Selama di Tanah Suci, semua tempat yang saya datangi memberikan pencerahan tersendiri. Ketika wukuf di Arafah, siapa pun akan merinding melihat jutaan manusia berselimut ihram, putih-putih, memenuhi Padang Arafah menggumamkan doa kepada Rabb mereka dalam kekhusyukan. Atau di Muzdalifah, ketika para jamaah mabit (bermalam) hanya- beratapkan langit, menahan dinginnya malam, sebelum esok paginya bergerak ke Mina untuk melontar jumrah.
Berbekallah
Haji yang mabrur adalah ibadah yang paling utama setelah beriman kepada Allah dan RasulNya dan berjihad fi sabilillah. Untuk menunaikannya, seorang muslim harus memiliki kemampuan (istitho’ah) baik secara finansial, fisik, maupun mental. Allah berfirman dalam Al Quran:
“…Berbekallah, dan sesungguhnya sebaik-baik bekal adalah takwa dan bertakwalah kepadaKu hai orang-orang yang berakal" (Al Quran Surat Al Baqarah : 197)
Imam Ibnu Katsir dalam tafsirnya menjelaskan sebab turunnya (asbabun nuzul) ayat di atas.
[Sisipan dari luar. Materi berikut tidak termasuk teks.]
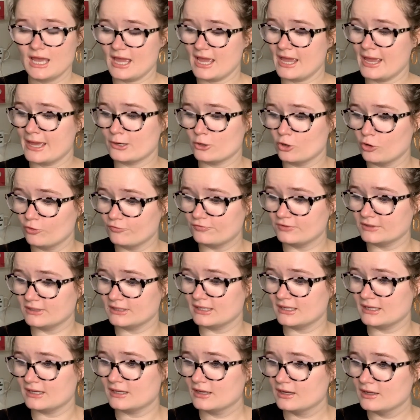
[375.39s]
And
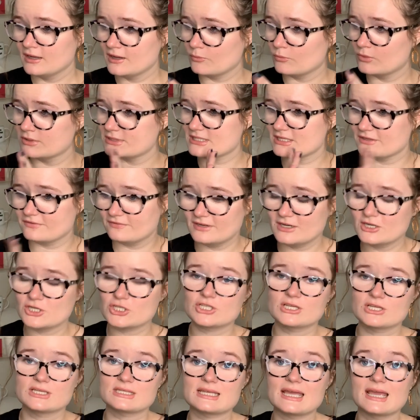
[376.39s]
hopefully once I finish
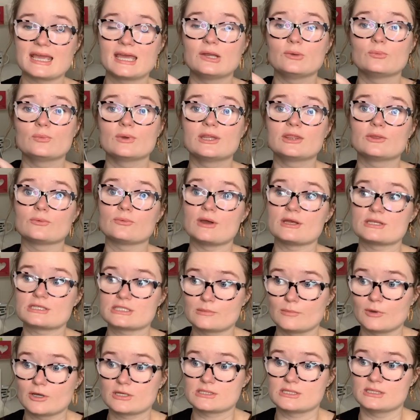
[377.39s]
this, I can read the rest
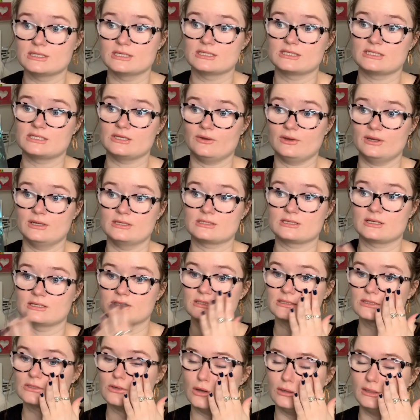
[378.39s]
of the books in this series because
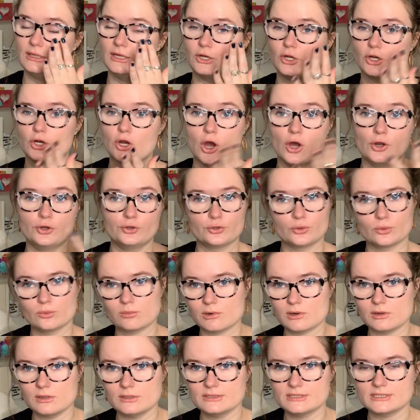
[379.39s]
it's called like her
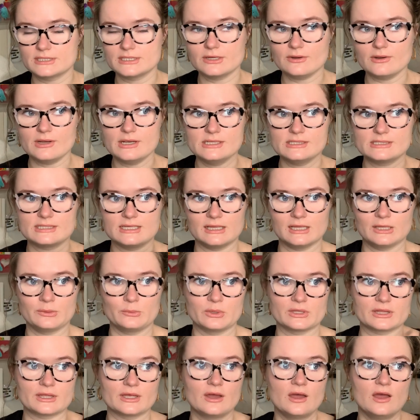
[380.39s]
Underworld series, dealing
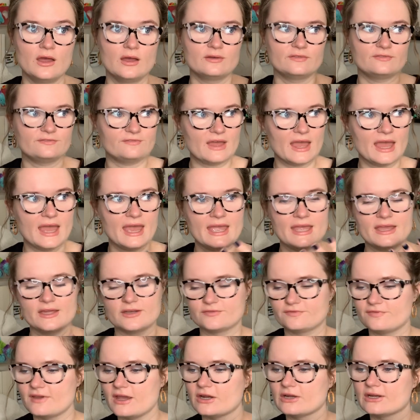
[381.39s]
with fae
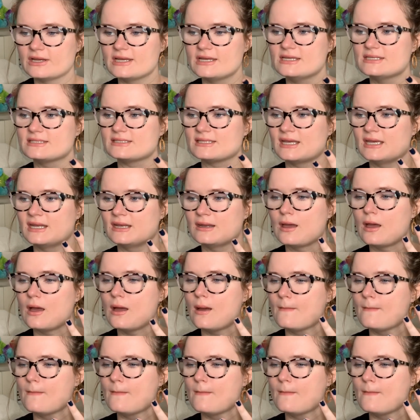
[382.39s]
and fairies and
Beliau menukil dari Ibnu Abbas RA, “Ada beberapa orang pergi haji dengan tidak membawa perbekalan seraya berucap, ‘Kami akan menunaikan haji ke Baitullah, apakah mungkin Allah tidak memberi makan kami?’ Maka Allah SWT menurunkan ayat tersebut, yang tafsirnya adalah: “Berbekallah kalian dengan sesuatu yang dapat menjaga kehormatan kalian dari manusia.” Allah SWT memerintahkan agar mereka berbekal materi untuk kebutuhan dalam perjalanannya dan tidak ridho kepada mereka yang berangkat tanpa bekal.
Saya teringat 11 bulan sebelumnya, saat saya dan istri duduk berdua dan membahas niat ke Baitullah ini. Kami ingin segera berangkat tetapi tabungan yang tersedia belum mencukupi. Kami pun mulai berhitung-hitung apa saja aset yang sebenarnya dapat dijual, hingga akhirnya dengan mantap memutuskan menjual sedan anyar kesayangan kami.
Waktu itu, tak ada keraguan secuil pun. Apalagi Nabi SAW pernah bersabda : “Perbelanjaan yang dikeluarkan oleh seseorang untuk memenuhi kebutuhannya waktu haji seperti perbelanjaan yang dikeluarkan dalam jihad, pahalanya tujuh ratus kali lipat” (hadits riwayat Ahmad, Thabrani, dan Baihaqi).
Allah juga berfirman dalam ayatnya: “..Apabila kamu telah berazam (bertekad), maka bertawakkallah kepada Allah.” (Al Quran Surat Ali Imran: 159).
Betul saja, Allah SWT membukakan rezeki dan pintu kemudahan pada kami lebar-lebar dari waktu ke waktu. Mobil sedan kami, misalnya, terjual dengan harga memuaskan hanya dalam hitungan jam setelah keputusan dibuat. Subhanallah. Kuota haji yang sebelum-nya masih dalam daftar tunggu, tiba-tiba kami peroleh dua bulan sebelum keberangkatan. Semua bekal finansial lebih dari cukup ketika saat keberangkatan tiba.